Problem to solve »
Among the entries below, find the line with "[00:22:21.64]" and the line with "[00:22:22.64]". Return exactly those lines and every line between them, but no pictures.

[[ Dataset excerpts open ]]

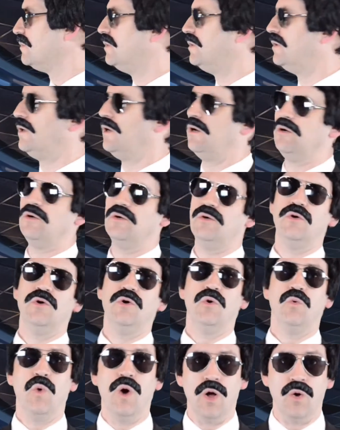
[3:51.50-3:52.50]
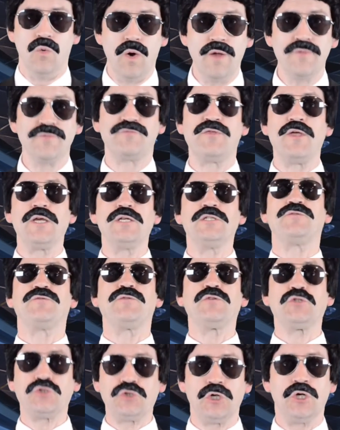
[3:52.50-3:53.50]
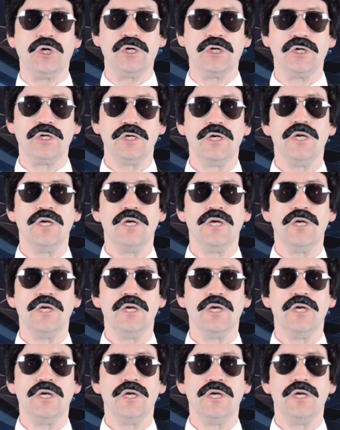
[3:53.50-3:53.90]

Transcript: Oh, well, one thing is for sure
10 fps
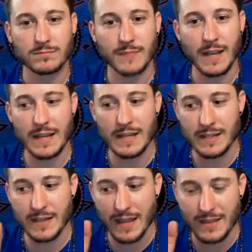
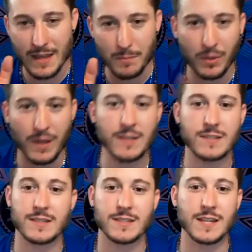And that plants
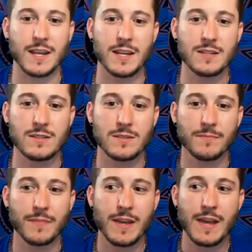the seeds,
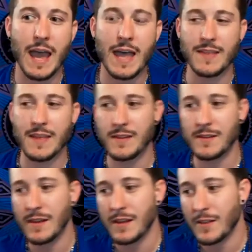and then
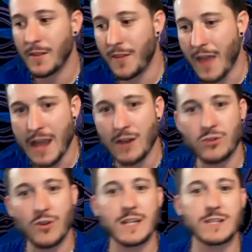they are
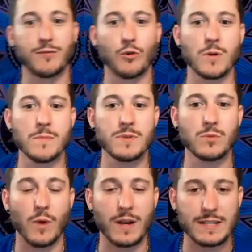transformed
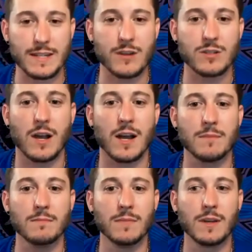when it's their time,
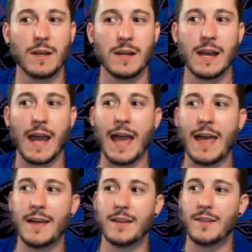
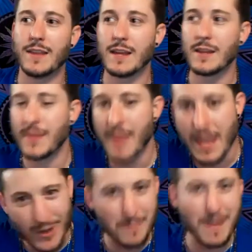and then they
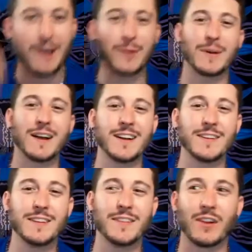come back around
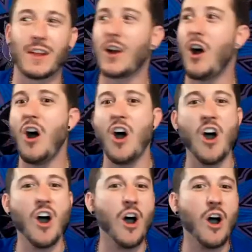and they're like,
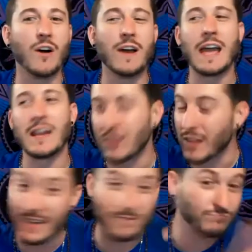oh, and you're
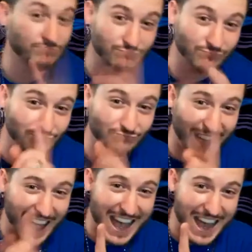like,
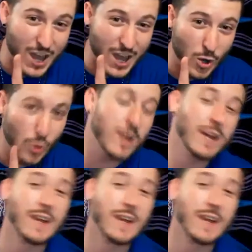I know, and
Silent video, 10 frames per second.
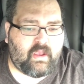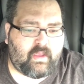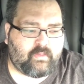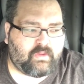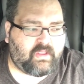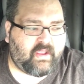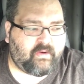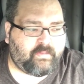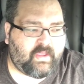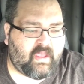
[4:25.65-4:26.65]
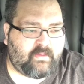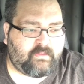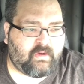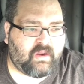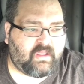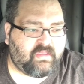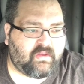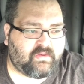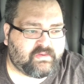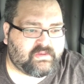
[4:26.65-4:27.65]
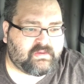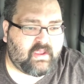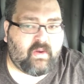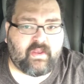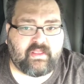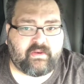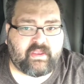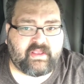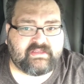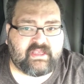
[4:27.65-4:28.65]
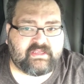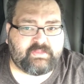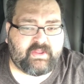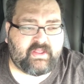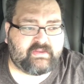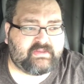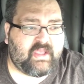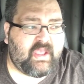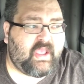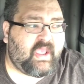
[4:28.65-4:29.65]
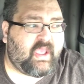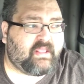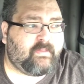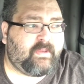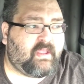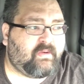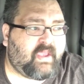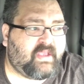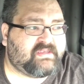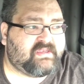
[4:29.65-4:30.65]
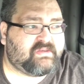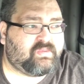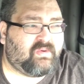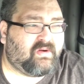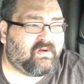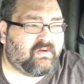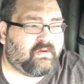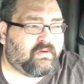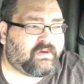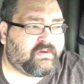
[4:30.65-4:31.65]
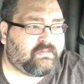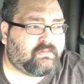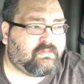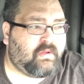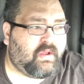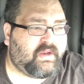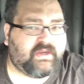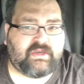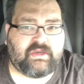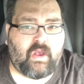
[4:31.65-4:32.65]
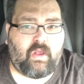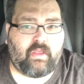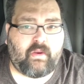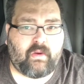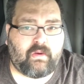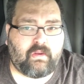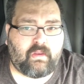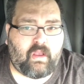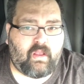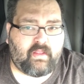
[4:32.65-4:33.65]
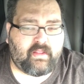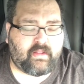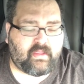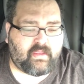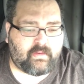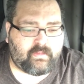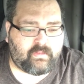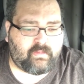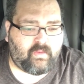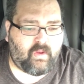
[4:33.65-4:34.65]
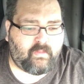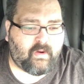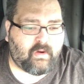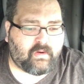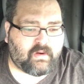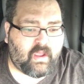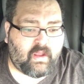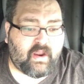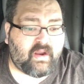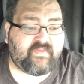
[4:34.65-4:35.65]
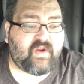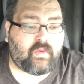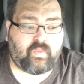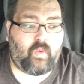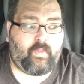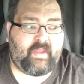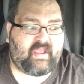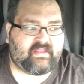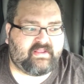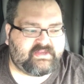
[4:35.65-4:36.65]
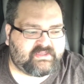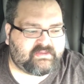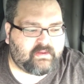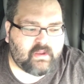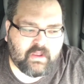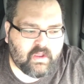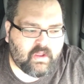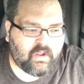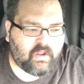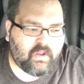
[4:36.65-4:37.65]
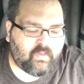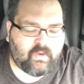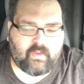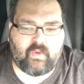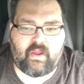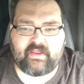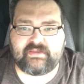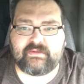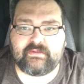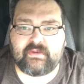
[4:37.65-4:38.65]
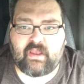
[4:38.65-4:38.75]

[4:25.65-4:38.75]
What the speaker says: I will later be upgrading those. Oh, and they're king size pillows. And the pillowcases were $1 on the Walmart. Not even on rollback. That's just what it was.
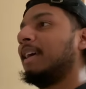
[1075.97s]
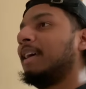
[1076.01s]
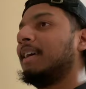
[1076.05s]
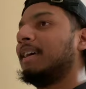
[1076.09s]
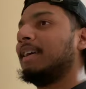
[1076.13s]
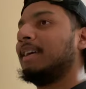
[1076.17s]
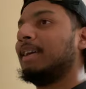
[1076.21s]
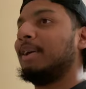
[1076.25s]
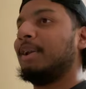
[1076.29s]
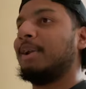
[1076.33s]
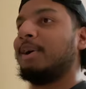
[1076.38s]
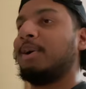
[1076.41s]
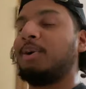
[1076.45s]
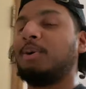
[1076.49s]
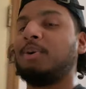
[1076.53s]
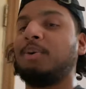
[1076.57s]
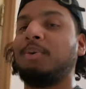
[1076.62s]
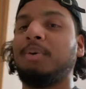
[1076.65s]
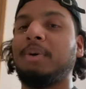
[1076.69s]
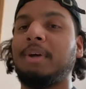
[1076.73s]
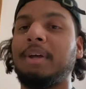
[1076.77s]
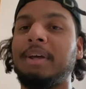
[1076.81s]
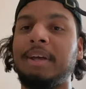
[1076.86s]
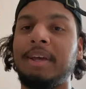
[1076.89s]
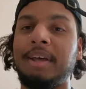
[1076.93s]
you
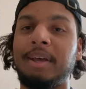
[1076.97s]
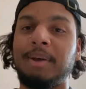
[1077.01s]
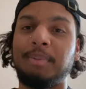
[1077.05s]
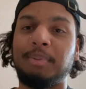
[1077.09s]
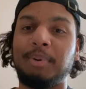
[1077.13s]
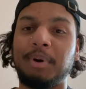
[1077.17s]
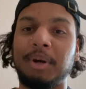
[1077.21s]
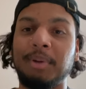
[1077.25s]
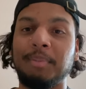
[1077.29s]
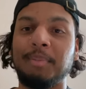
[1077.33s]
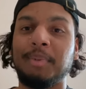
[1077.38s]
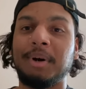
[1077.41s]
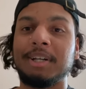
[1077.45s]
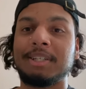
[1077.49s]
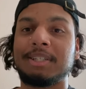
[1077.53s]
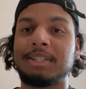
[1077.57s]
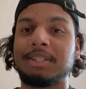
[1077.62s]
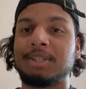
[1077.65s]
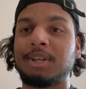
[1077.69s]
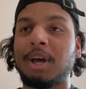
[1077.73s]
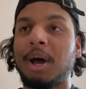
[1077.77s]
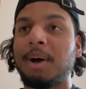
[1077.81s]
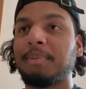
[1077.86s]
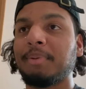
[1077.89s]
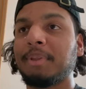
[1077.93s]
know, pretty
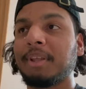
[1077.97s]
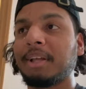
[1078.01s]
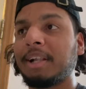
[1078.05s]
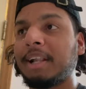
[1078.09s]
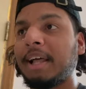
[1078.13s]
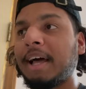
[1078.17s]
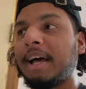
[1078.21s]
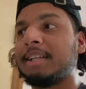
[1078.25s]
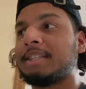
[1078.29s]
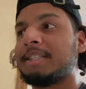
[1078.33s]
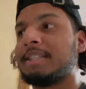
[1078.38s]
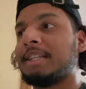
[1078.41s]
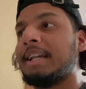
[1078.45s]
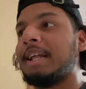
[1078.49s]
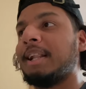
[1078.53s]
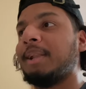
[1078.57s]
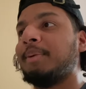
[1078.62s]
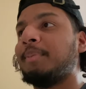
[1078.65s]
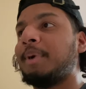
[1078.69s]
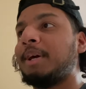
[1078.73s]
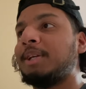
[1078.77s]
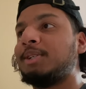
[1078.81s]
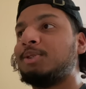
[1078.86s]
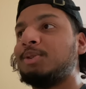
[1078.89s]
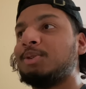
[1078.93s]
much top of the class in
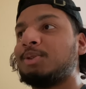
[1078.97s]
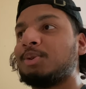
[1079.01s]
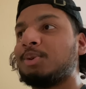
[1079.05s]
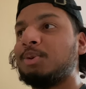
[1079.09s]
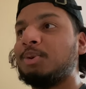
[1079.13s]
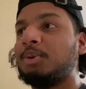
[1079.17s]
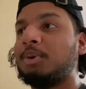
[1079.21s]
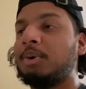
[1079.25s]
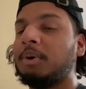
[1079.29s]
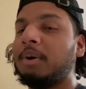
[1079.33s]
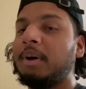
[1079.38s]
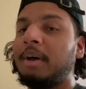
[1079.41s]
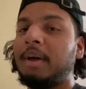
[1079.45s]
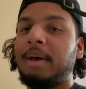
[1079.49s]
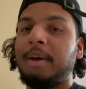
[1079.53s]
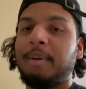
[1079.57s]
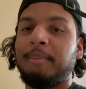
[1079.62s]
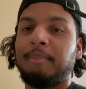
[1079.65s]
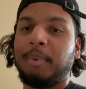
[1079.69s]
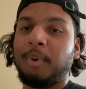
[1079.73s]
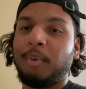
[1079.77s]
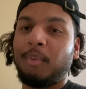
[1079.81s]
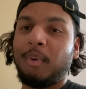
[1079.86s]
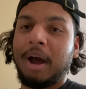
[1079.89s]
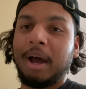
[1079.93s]
elementary school,
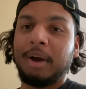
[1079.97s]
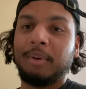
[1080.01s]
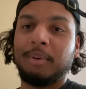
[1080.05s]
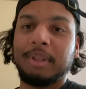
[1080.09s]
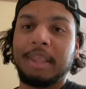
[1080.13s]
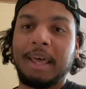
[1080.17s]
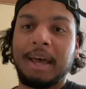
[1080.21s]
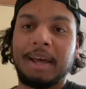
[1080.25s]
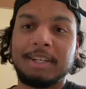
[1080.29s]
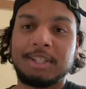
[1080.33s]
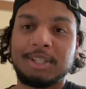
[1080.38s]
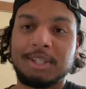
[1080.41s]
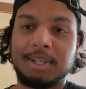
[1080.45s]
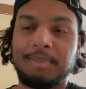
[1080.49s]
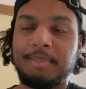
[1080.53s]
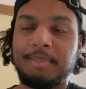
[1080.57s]
but why would that shit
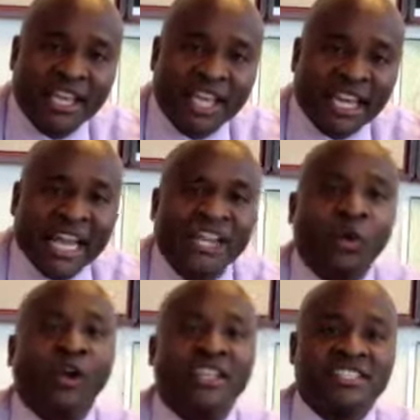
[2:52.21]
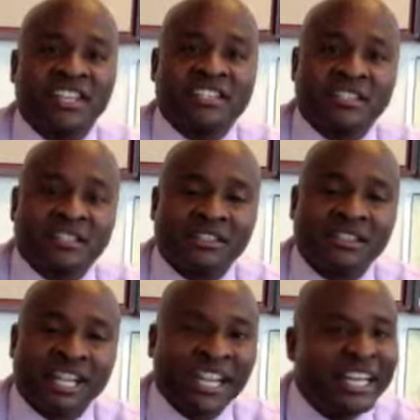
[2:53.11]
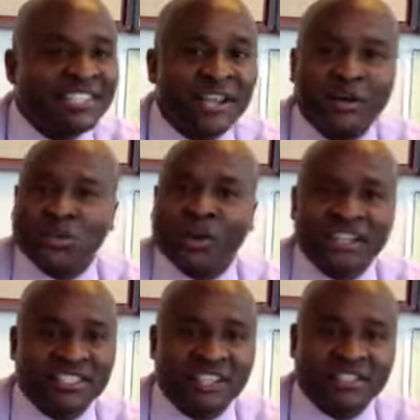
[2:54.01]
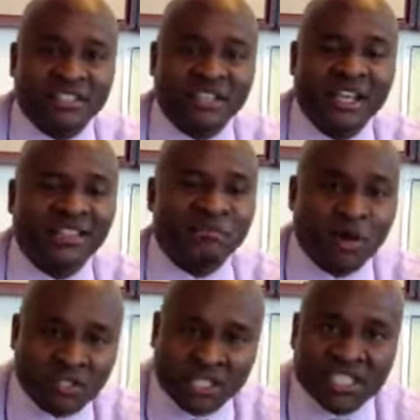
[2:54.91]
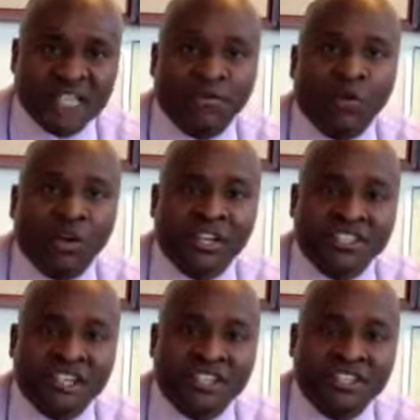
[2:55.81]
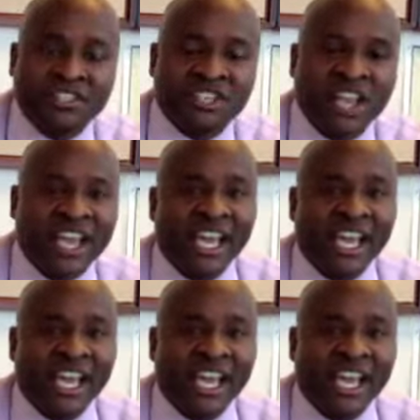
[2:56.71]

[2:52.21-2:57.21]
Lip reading: In any organization, in any sales organization, the most successful organizations,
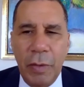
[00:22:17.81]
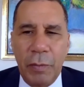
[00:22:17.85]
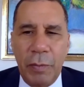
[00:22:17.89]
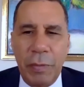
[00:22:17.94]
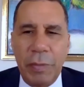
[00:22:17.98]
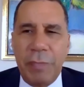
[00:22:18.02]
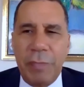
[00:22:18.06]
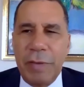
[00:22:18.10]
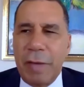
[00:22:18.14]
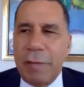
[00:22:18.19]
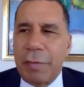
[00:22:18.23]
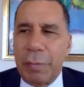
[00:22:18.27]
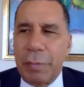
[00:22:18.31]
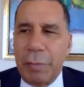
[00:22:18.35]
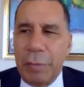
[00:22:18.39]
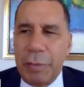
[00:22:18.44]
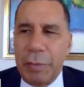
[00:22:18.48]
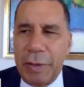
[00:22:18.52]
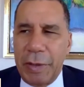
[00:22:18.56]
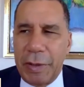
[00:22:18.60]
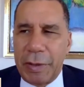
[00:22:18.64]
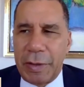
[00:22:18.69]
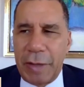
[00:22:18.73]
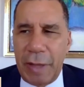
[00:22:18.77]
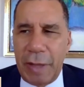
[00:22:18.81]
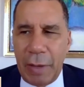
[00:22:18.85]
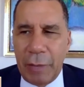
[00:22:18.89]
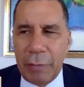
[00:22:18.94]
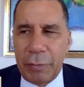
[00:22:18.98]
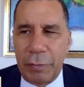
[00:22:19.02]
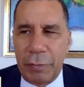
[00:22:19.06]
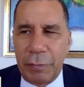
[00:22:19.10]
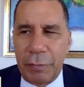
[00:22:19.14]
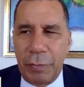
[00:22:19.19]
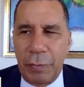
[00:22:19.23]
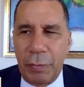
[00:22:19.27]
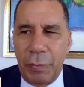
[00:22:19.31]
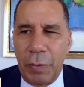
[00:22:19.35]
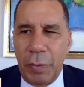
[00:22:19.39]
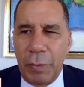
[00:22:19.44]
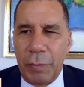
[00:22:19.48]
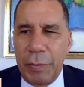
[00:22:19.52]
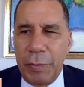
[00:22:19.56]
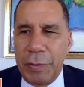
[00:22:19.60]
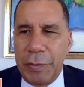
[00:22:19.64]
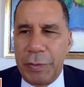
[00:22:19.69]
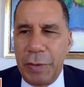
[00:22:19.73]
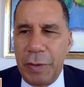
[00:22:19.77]
We've never really accounted for
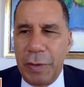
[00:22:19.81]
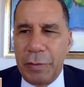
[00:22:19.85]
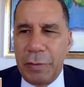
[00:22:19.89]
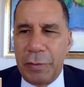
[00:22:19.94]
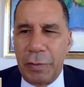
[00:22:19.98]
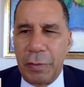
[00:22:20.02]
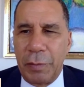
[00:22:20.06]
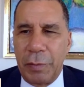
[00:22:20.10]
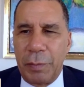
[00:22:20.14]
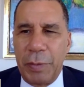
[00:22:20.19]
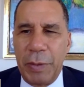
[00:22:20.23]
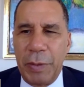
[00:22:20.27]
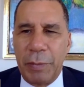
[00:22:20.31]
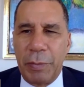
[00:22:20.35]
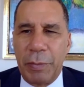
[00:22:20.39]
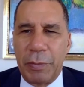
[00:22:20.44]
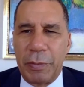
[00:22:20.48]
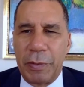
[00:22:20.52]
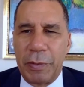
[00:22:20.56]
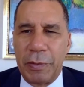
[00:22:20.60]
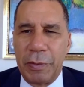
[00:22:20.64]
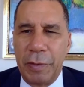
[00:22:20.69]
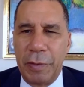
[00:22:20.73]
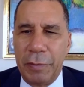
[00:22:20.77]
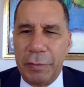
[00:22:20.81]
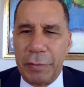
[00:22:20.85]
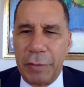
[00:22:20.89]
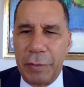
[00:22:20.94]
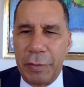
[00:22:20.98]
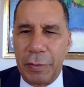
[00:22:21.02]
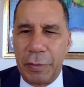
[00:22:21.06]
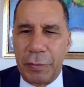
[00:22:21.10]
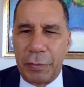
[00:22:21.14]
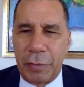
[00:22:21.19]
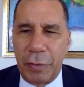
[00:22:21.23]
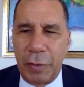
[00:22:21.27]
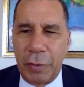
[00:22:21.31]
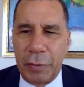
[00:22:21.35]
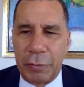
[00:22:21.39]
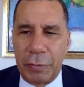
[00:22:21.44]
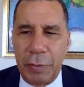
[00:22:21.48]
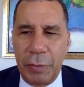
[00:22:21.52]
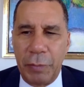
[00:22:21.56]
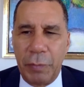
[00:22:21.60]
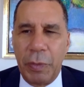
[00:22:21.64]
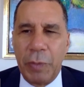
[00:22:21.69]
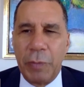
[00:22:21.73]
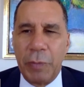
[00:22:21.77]
what we did to the people that lived in this
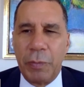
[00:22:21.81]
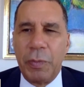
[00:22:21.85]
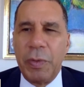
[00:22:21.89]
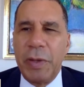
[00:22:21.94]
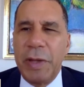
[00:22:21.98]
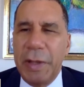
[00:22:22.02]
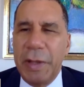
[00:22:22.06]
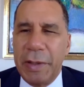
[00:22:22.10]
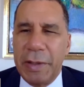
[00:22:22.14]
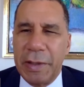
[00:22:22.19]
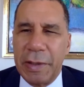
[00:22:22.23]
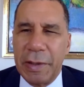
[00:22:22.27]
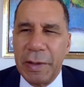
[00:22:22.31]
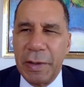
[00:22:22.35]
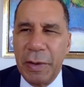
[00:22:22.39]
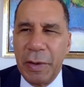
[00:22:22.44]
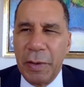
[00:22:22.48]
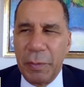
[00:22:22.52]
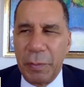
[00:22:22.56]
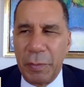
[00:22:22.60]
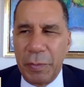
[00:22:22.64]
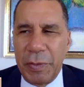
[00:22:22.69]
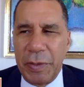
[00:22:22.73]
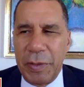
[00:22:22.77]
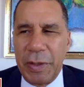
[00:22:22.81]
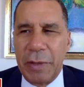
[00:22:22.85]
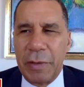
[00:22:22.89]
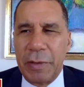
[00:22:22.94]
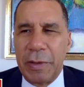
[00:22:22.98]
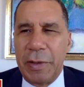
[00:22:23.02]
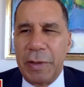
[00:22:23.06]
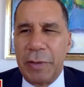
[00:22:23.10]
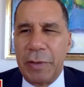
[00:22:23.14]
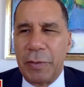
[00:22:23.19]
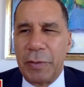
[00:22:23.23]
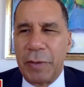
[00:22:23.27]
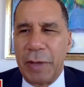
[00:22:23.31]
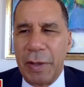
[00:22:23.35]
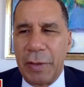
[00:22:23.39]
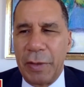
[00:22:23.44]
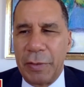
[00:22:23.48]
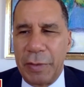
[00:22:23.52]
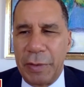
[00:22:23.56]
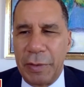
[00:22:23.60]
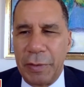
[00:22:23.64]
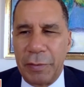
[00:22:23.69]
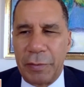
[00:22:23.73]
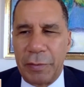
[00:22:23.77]
country when we were the illegal
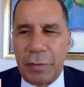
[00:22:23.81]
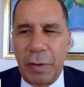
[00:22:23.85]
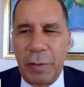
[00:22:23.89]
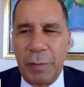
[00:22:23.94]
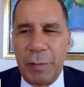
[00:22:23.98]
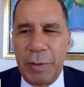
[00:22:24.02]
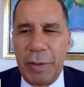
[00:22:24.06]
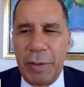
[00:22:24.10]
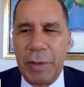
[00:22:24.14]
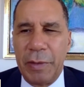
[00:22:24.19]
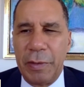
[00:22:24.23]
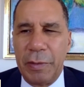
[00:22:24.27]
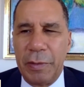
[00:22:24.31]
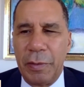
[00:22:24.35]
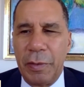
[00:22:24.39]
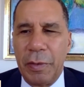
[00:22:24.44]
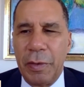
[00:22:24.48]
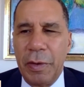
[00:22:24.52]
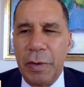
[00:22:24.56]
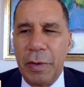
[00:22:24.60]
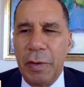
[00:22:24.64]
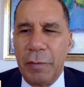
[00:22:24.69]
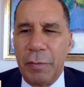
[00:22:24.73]
aliens coming in the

[[ Dataset excerpts closed ]]

Solution below »
[00:22:21.64]
[00:22:21.69]
[00:22:21.73]
[00:22:21.77]
what we did to the people that lived in this
[00:22:21.81]
[00:22:21.85]
[00:22:21.89]
[00:22:21.94]
[00:22:21.98]
[00:22:22.02]
[00:22:22.06]
[00:22:22.10]
[00:22:22.14]
[00:22:22.19]
[00:22:22.23]
[00:22:22.27]
[00:22:22.31]
[00:22:22.35]
[00:22:22.39]
[00:22:22.44]
[00:22:22.48]
[00:22:22.52]
[00:22:22.56]
[00:22:22.60]
[00:22:22.64]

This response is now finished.